Mas voltando ao lambe-lambe: marcou época! Hoje, percebo que esses artistas da imagem anteciparam em décadas o interesse pelas mídias sociais – aliás, eles faziam parte dos canais midiáticos daquele tempo! Dá até para comparar a atenção que as pessoas tinham com os tubinhos e que têm atualmente com seus celulares a divulgar fotos e vídeos instantâneos… A sensação é praticamente a mesma: eternizar momentos, fixar imagens. Mas há uma diferença: presentemente, vive-se bastante o virtual e esquece-se o presencial. Os tempos são outros… Ou seriam os mesmos, repaginados por novos (antigos) fatos? Além disso, sem purismos: a distância foi diminuída, mas também aumentada. Contradições de um mundo “moderno”? Sim, não e talvez. O leitor e a leitora decidem…

Outra história com o mundo da fotografia remete a uma experiência sensorial que tive já adulto. Explico: namorei durante um bom tempo com uma moça de Iguatu. Ela, naturalmente, durante a relação, me mostrou em fotos imagens pessoais e da família nessa cidade caririense, a qual eu não conhecia. Assim, com o álbum de fotos em mãos, narrou histórias que vivenciara em diversos espaços ali situados, dentre os quais na Associação Atlética Banco do Brasil.

Vários anos após o término do nosso relacionamento amoroso, fui convidado a tocar com a banda Zeppelin-Blues na mesma cidade.
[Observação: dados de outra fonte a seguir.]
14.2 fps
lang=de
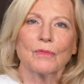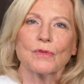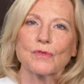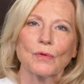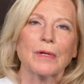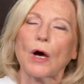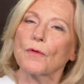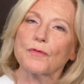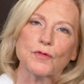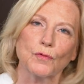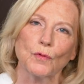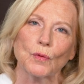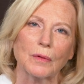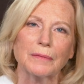so ein
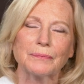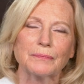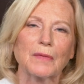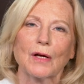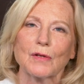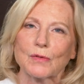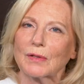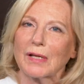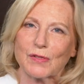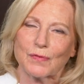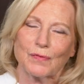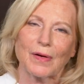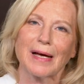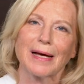Aufschwung. Also
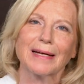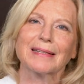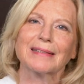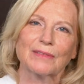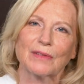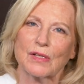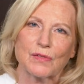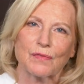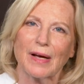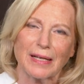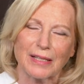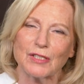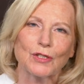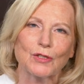das war, das
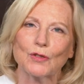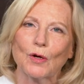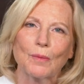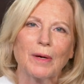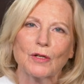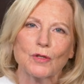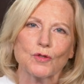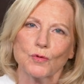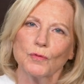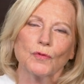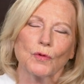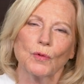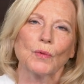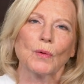war richtig nochmal eine
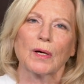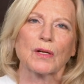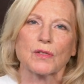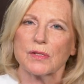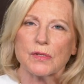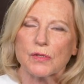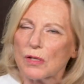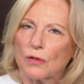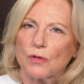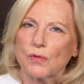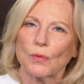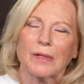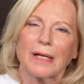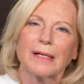Stufe höher. Das ist eine
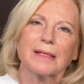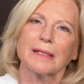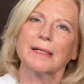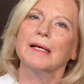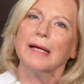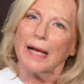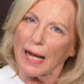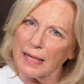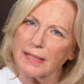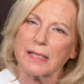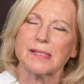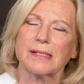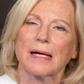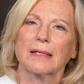sogenannte
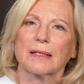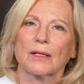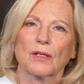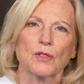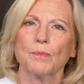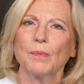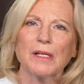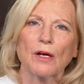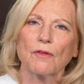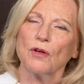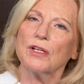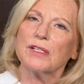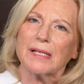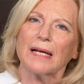Alterskarriere. Ich bin ja
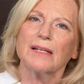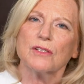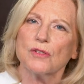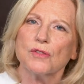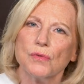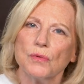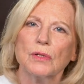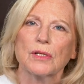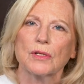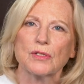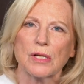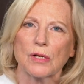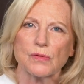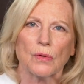völlig
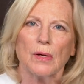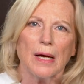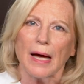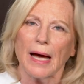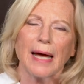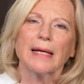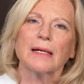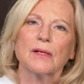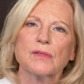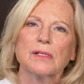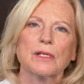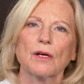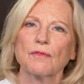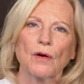antizyklisch. Also eigentlich
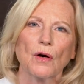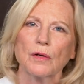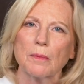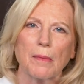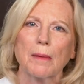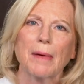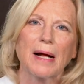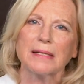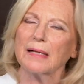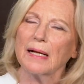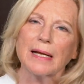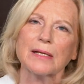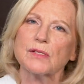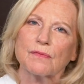sind ja Frauen in meinem
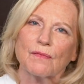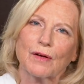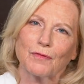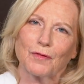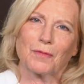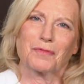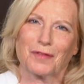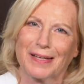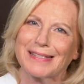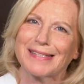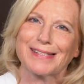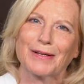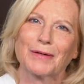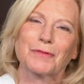Alter längst weg vom
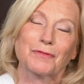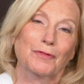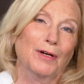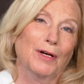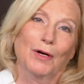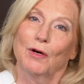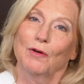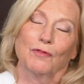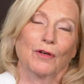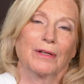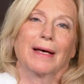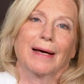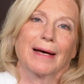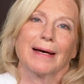Fenster und
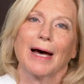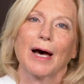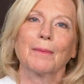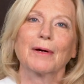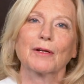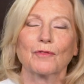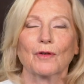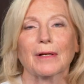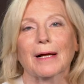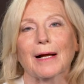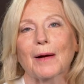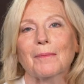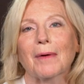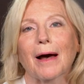von der Arbeit vor der
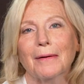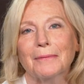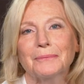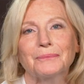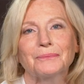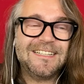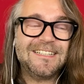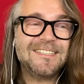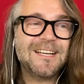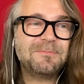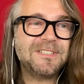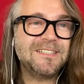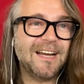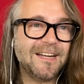Kamera. Ich
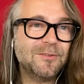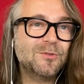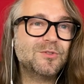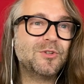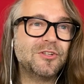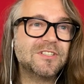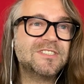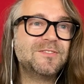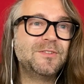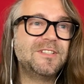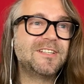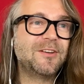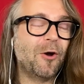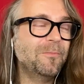habe den Eindruck, du könntest für
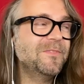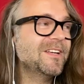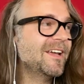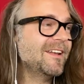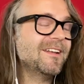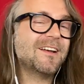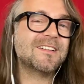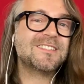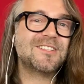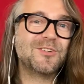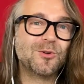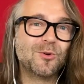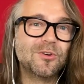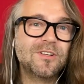die kommende
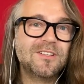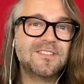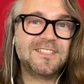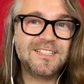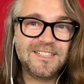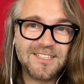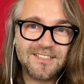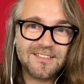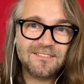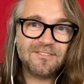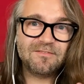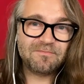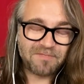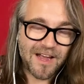Generation, die
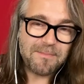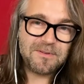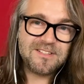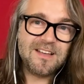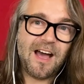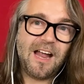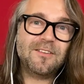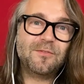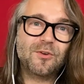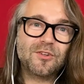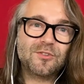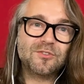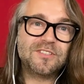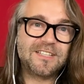weibliche
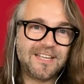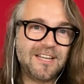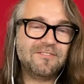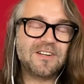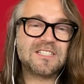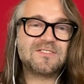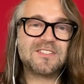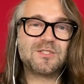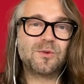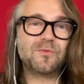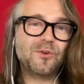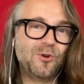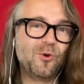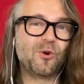Antwort und die
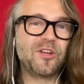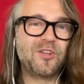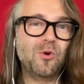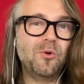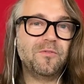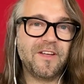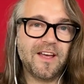Gegenwartsversion von Loriot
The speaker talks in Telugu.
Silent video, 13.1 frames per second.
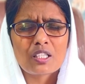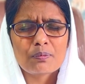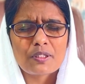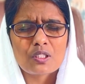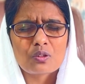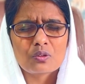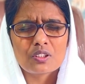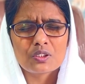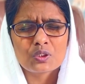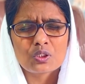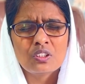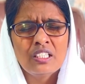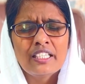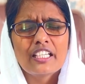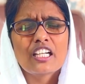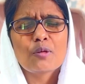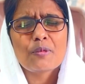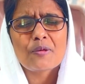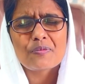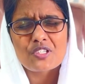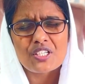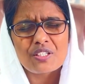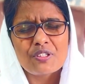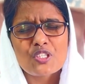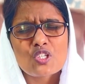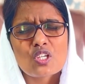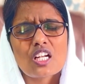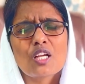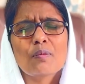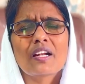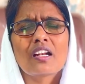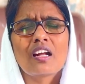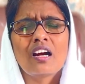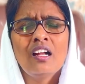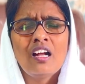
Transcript: బాధపడుతుండొచ్చు ఇక మేము జీవించలేమన్న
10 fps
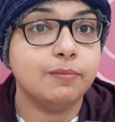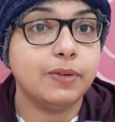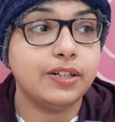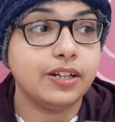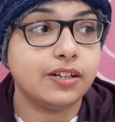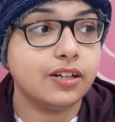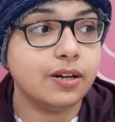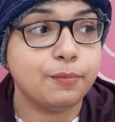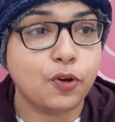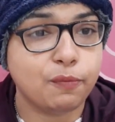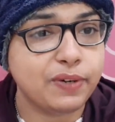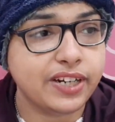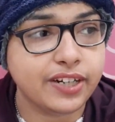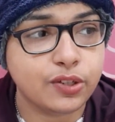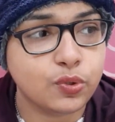बट अगर आप
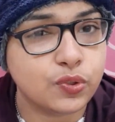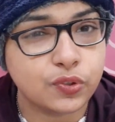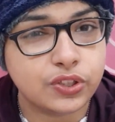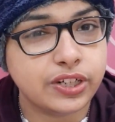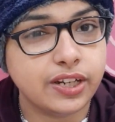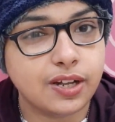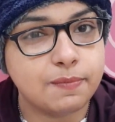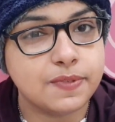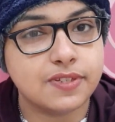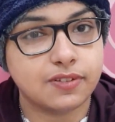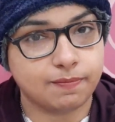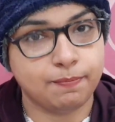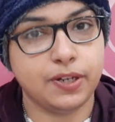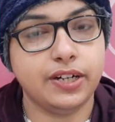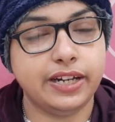नॉर्मली टू टू थ्री कप्स
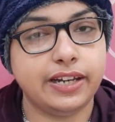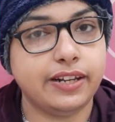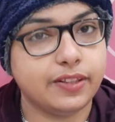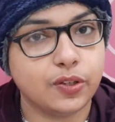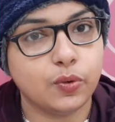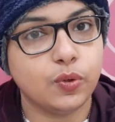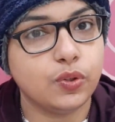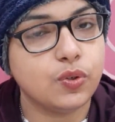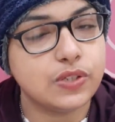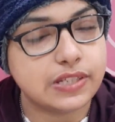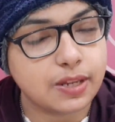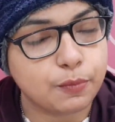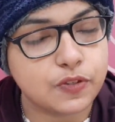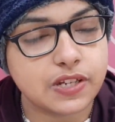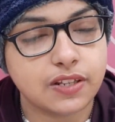पर डे लेते हो तो उससे
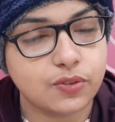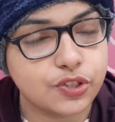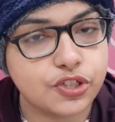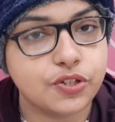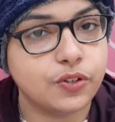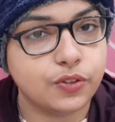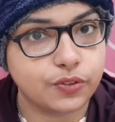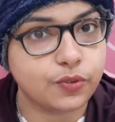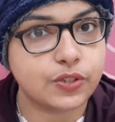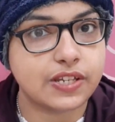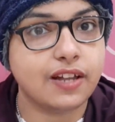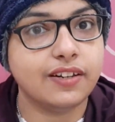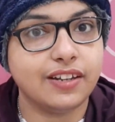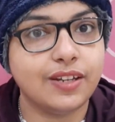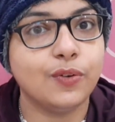आपको ज़्यादा कुछ नुकसान
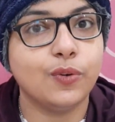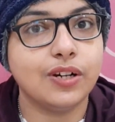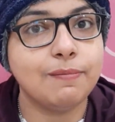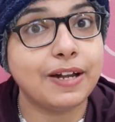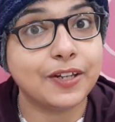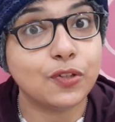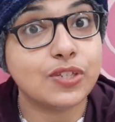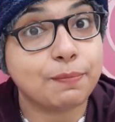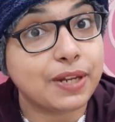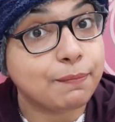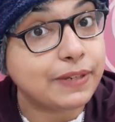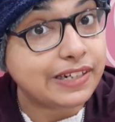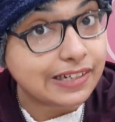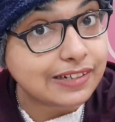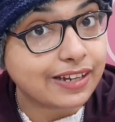नहीं होगा बाकी तो सबकी अपनी
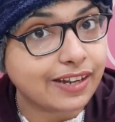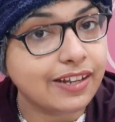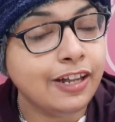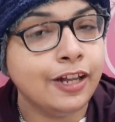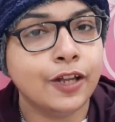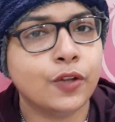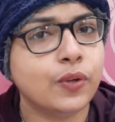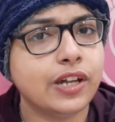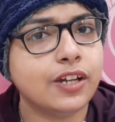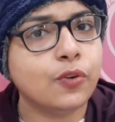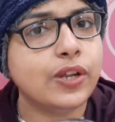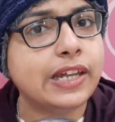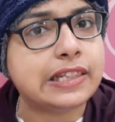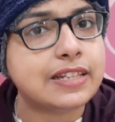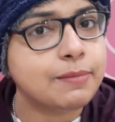लक है क्योंकि अगर कोई
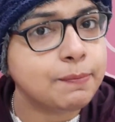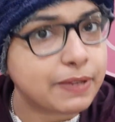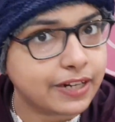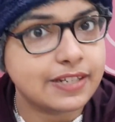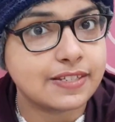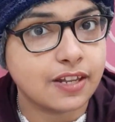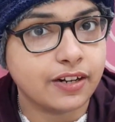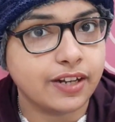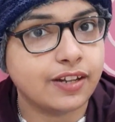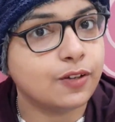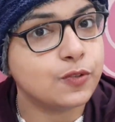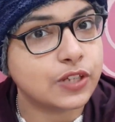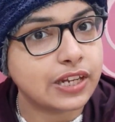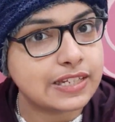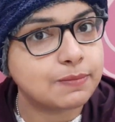कितना भी परहेज कर ले अगर
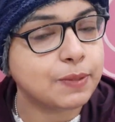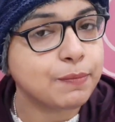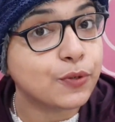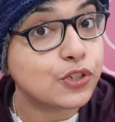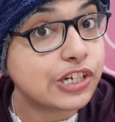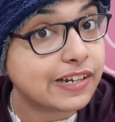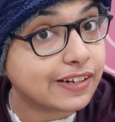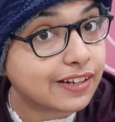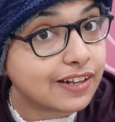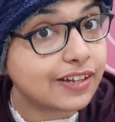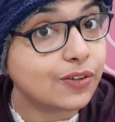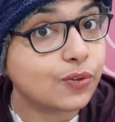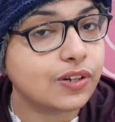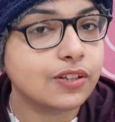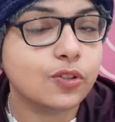उसकी किस्मत में कुछ लिखा है
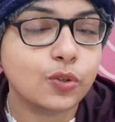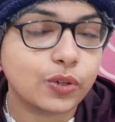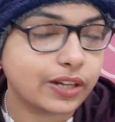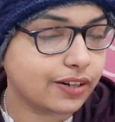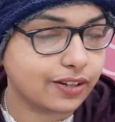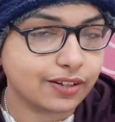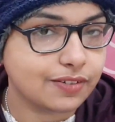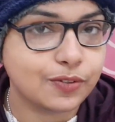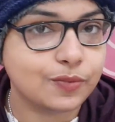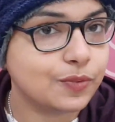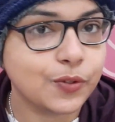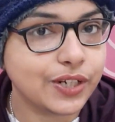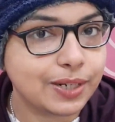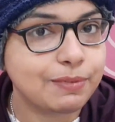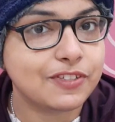होना तो होके रहेगा
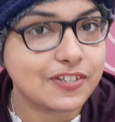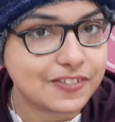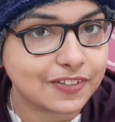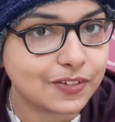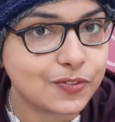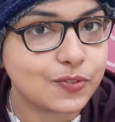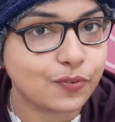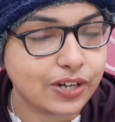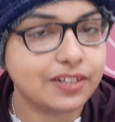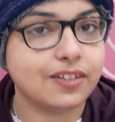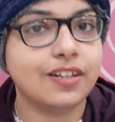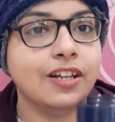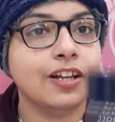कोई नहीं बचा सकता उसको राइट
O evento fazia parte da recepção de um casamento de um casal de rockeiros amantes do Led Zeppelin e que gostavam do trabalho do grupo cearense. E o lugar do espetáculo musical era, exatamente, a AABB…
A partir daí ocorreram sensações surpreendentes. Fiz o show, e fui (re)conhecer o lugar no qual nunca havia – corporalmente – estado antes. Assim, passeando por suas dependências, eu sabia que próximo à piscina iria haver um espaço de convivência a céu aberto, que o salão tinha portas de vidro que se abriam para um jardim, que…
Foi um “déjà-vu” total! Vivenciei por vários momentos o meu namoro com a moça, lembrando as narrativas fotográficas dela, mas também minhas… Rememoriei pessoas veiculadas nas imagens, gente que eu não conhecia, mas que, presentes naquele mesmo espaço anos atrás, de alguma forma ali, naqueles momentos, diziam respeito a mim e aos meus sentimentos. Além disso, as memórias das fotografias se traduziam em reflexões sobre o que acontecera conosco, comigo e com a namorada, sobre o que era e o que não era… Ilusão real das imagens presentificadas… vida…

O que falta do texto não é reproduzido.